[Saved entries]
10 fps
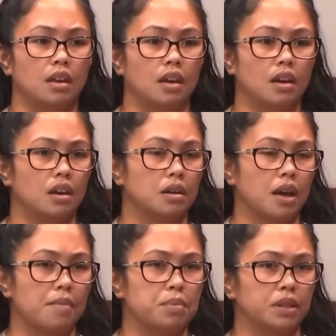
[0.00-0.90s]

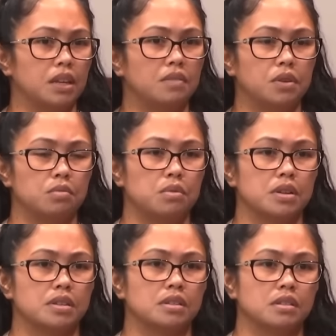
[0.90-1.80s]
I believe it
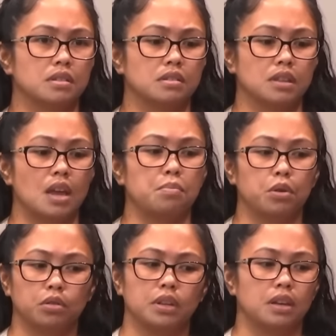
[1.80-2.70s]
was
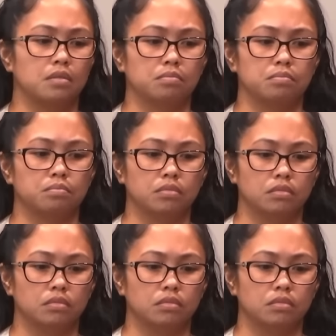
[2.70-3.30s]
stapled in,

==

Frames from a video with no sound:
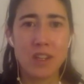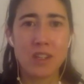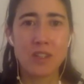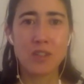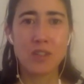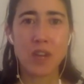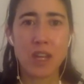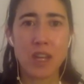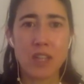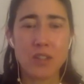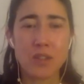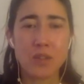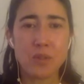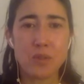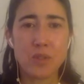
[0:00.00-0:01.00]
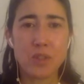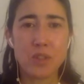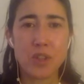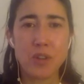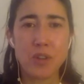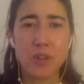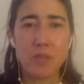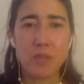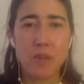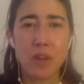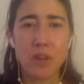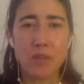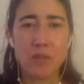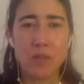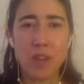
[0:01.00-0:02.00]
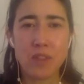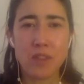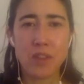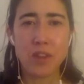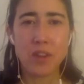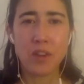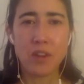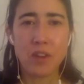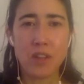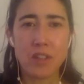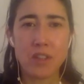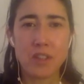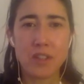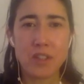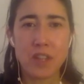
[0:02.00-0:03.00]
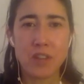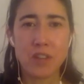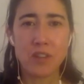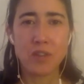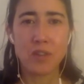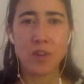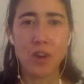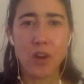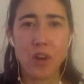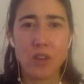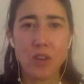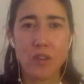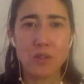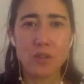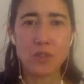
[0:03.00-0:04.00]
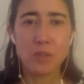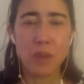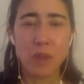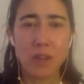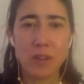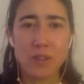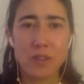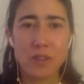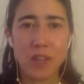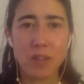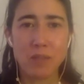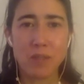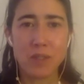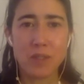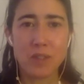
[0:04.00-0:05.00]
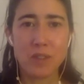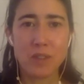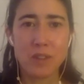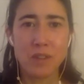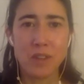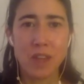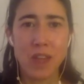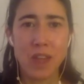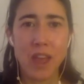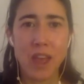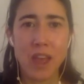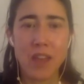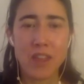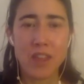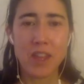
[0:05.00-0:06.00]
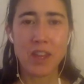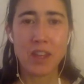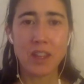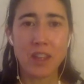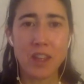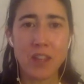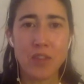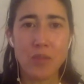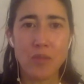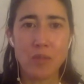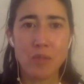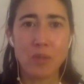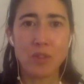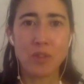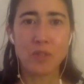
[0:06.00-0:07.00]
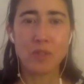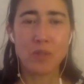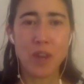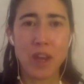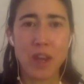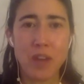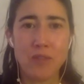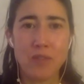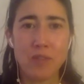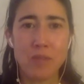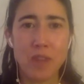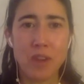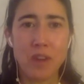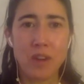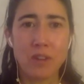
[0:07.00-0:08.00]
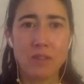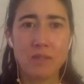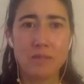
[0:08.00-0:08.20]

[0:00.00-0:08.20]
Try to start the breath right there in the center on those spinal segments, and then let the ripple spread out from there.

- _Problem details_:
Using the records above, print exactly the run of lines that starts with the line with "[0:01.00-0:02.00]" and goes on through the line with "[0:08.00-0:08.20]", pictures excluded.

- _Response to the exercise_:
[0:01.00-0:02.00]
[0:02.00-0:03.00]
[0:03.00-0:04.00]
[0:04.00-0:05.00]
[0:05.00-0:06.00]
[0:06.00-0:07.00]
[0:07.00-0:08.00]
[0:08.00-0:08.20]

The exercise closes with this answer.